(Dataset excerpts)
········

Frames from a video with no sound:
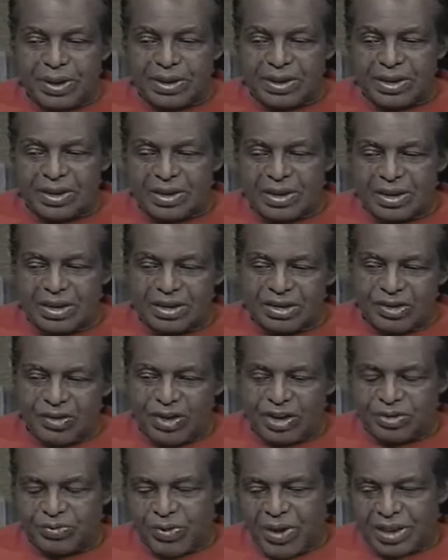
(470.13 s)
put
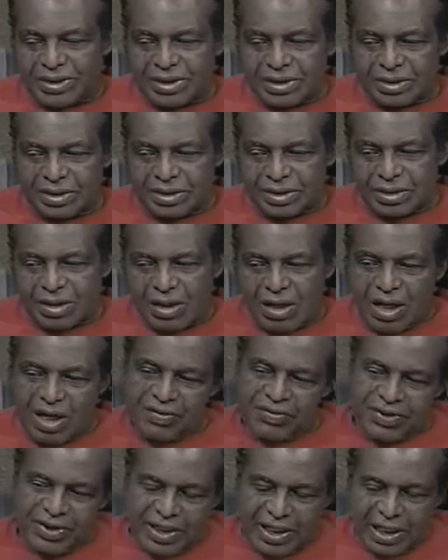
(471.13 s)
George Washington,
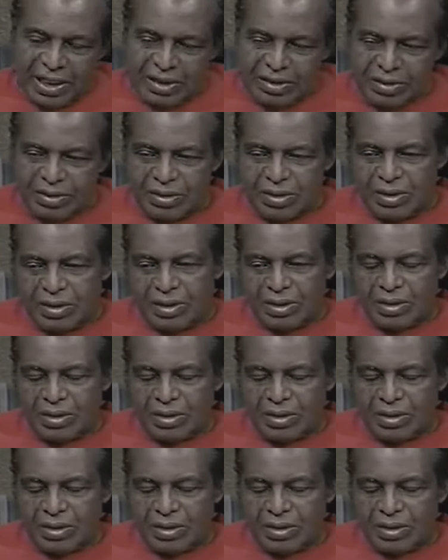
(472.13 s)
Carver, and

········

* [Task requirements]
The records above are to be repeated exactly, with every picture removed from the copy.

* [Exercise output]
Frames from a video with no sound:
(470.13 s)
put
(471.13 s)
George Washington,
(472.13 s)
Carver, and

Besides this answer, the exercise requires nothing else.